Start of DATA

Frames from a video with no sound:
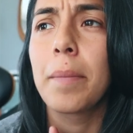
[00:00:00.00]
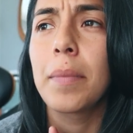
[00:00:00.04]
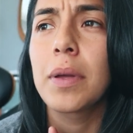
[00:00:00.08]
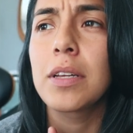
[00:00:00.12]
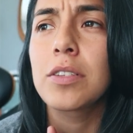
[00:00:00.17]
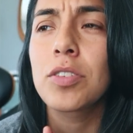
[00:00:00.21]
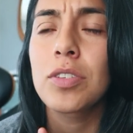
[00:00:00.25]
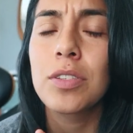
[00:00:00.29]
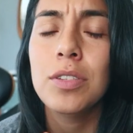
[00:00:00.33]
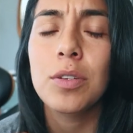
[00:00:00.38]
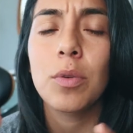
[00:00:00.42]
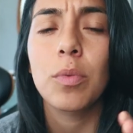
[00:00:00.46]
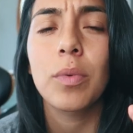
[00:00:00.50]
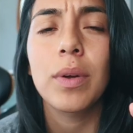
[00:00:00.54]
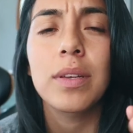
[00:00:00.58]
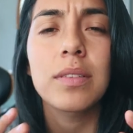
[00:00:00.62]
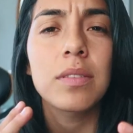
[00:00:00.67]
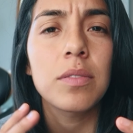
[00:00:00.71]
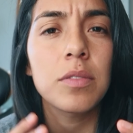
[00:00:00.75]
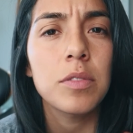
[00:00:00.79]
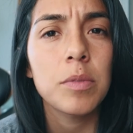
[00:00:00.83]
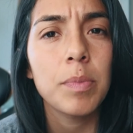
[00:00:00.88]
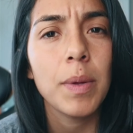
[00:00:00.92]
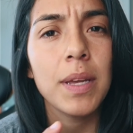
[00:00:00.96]
It's just a
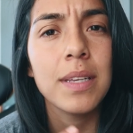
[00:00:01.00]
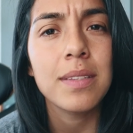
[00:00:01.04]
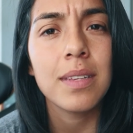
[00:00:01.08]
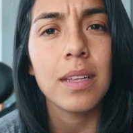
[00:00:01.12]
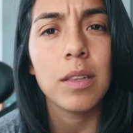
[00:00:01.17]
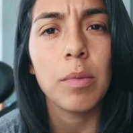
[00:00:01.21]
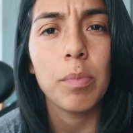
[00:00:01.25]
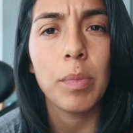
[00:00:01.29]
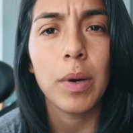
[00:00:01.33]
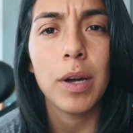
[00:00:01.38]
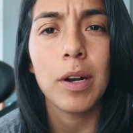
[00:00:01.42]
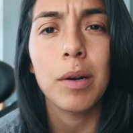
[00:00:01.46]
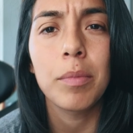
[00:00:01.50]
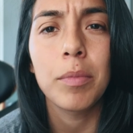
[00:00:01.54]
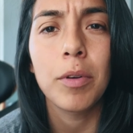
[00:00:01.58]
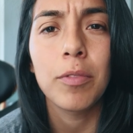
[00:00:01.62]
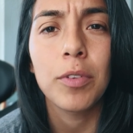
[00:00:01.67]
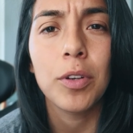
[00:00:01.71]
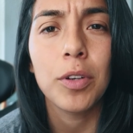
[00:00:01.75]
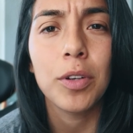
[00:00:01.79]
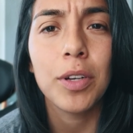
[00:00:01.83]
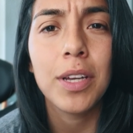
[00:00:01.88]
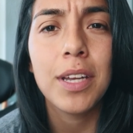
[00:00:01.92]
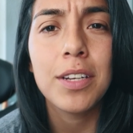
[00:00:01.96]
waste of space at the bottom
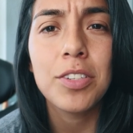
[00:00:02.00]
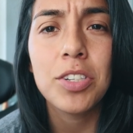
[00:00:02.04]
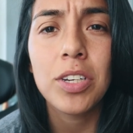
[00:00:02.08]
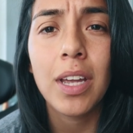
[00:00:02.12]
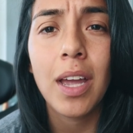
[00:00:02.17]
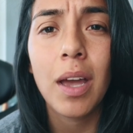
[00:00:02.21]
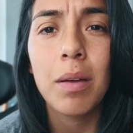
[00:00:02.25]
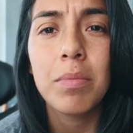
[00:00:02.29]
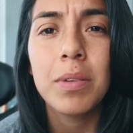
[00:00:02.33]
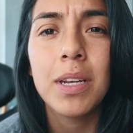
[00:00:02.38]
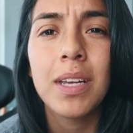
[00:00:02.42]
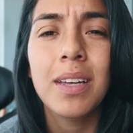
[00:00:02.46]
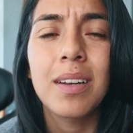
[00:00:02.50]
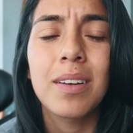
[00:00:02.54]
of your kitchen cabinet,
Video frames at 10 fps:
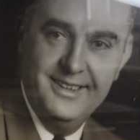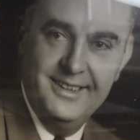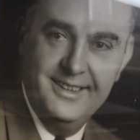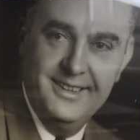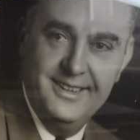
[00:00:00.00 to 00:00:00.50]

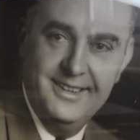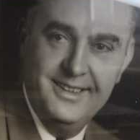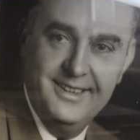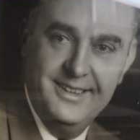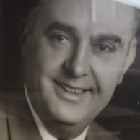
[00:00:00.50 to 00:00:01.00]
After my
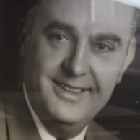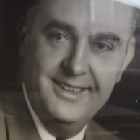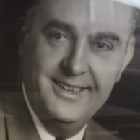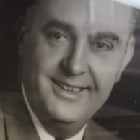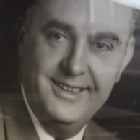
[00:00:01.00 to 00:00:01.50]
mother
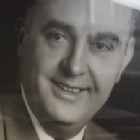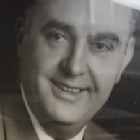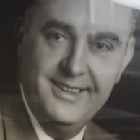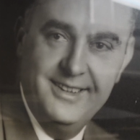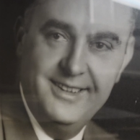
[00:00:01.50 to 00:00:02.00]
died,
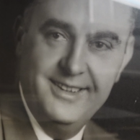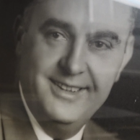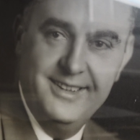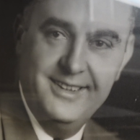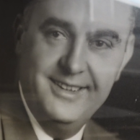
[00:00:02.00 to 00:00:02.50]
he
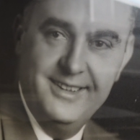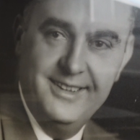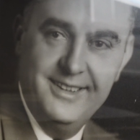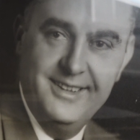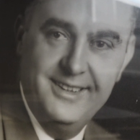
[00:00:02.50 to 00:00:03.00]
more or
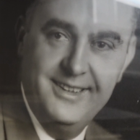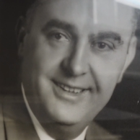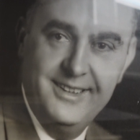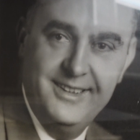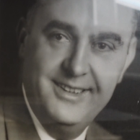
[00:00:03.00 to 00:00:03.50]
less
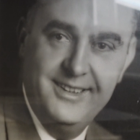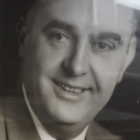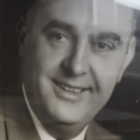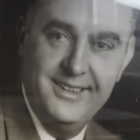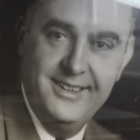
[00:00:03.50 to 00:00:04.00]

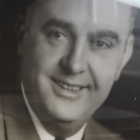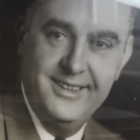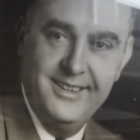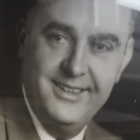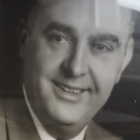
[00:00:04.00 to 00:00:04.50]

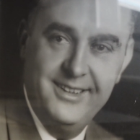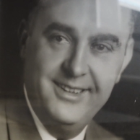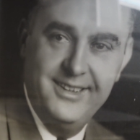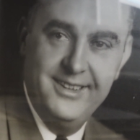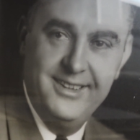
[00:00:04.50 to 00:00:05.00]
the
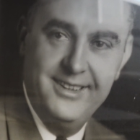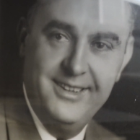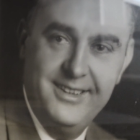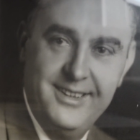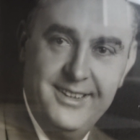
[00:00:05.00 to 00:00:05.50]
sun rose
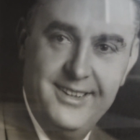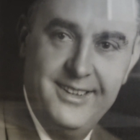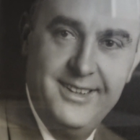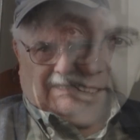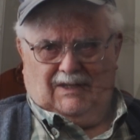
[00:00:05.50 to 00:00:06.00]
and
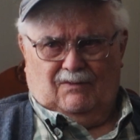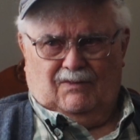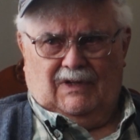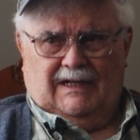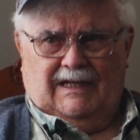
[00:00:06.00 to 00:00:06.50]
set in
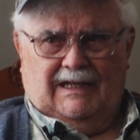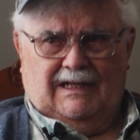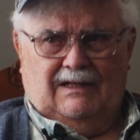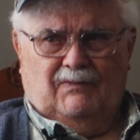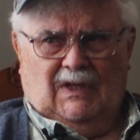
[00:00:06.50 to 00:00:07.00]
him, and
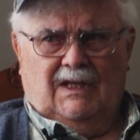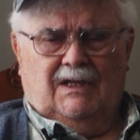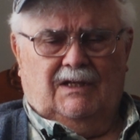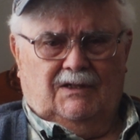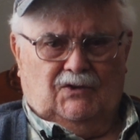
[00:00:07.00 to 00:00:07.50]
he
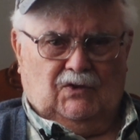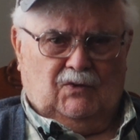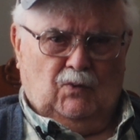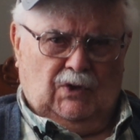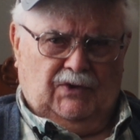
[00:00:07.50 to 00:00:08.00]

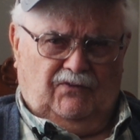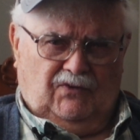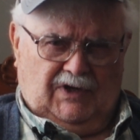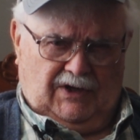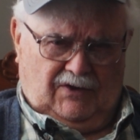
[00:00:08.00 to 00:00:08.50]
took
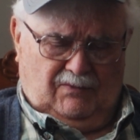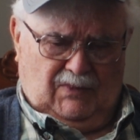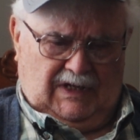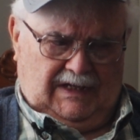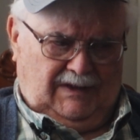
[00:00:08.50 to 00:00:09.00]
wonderful care
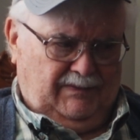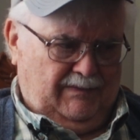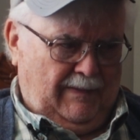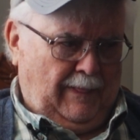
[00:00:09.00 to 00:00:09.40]
of me.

End of DATA

Your copy of the data should match it exactly, apart from the images, which are omitted.

Frames from a video with no sound:
[00:00:00.00]
[00:00:00.04]
[00:00:00.08]
[00:00:00.12]
[00:00:00.17]
[00:00:00.21]
[00:00:00.25]
[00:00:00.29]
[00:00:00.33]
[00:00:00.38]
[00:00:00.42]
[00:00:00.46]
[00:00:00.50]
[00:00:00.54]
[00:00:00.58]
[00:00:00.62]
[00:00:00.67]
[00:00:00.71]
[00:00:00.75]
[00:00:00.79]
[00:00:00.83]
[00:00:00.88]
[00:00:00.92]
[00:00:00.96]
It's just a
[00:00:01.00]
[00:00:01.04]
[00:00:01.08]
[00:00:01.12]
[00:00:01.17]
[00:00:01.21]
[00:00:01.25]
[00:00:01.29]
[00:00:01.33]
[00:00:01.38]
[00:00:01.42]
[00:00:01.46]
[00:00:01.50]
[00:00:01.54]
[00:00:01.58]
[00:00:01.62]
[00:00:01.67]
[00:00:01.71]
[00:00:01.75]
[00:00:01.79]
[00:00:01.83]
[00:00:01.88]
[00:00:01.92]
[00:00:01.96]
waste of space at the bottom
[00:00:02.00]
[00:00:02.04]
[00:00:02.08]
[00:00:02.12]
[00:00:02.17]
[00:00:02.21]
[00:00:02.25]
[00:00:02.29]
[00:00:02.33]
[00:00:02.38]
[00:00:02.42]
[00:00:02.46]
[00:00:02.50]
[00:00:02.54]
of your kitchen cabinet,
Video frames at 10 fps:
[00:00:00.00 to 00:00:00.50]

[00:00:00.50 to 00:00:01.00]
After my
[00:00:01.00 to 00:00:01.50]
mother
[00:00:01.50 to 00:00:02.00]
died,
[00:00:02.00 to 00:00:02.50]
he
[00:00:02.50 to 00:00:03.00]
more or
[00:00:03.00 to 00:00:03.50]
less
[00:00:03.50 to 00:00:04.00]

[00:00:04.00 to 00:00:04.50]

[00:00:04.50 to 00:00:05.00]
the
[00:00:05.00 to 00:00:05.50]
sun rose
[00:00:05.50 to 00:00:06.00]
and
[00:00:06.00 to 00:00:06.50]
set in
[00:00:06.50 to 00:00:07.00]
him, and
[00:00:07.00 to 00:00:07.50]
he
[00:00:07.50 to 00:00:08.00]

[00:00:08.00 to 00:00:08.50]
took
[00:00:08.50 to 00:00:09.00]
wonderful care
[00:00:09.00 to 00:00:09.40]
of me.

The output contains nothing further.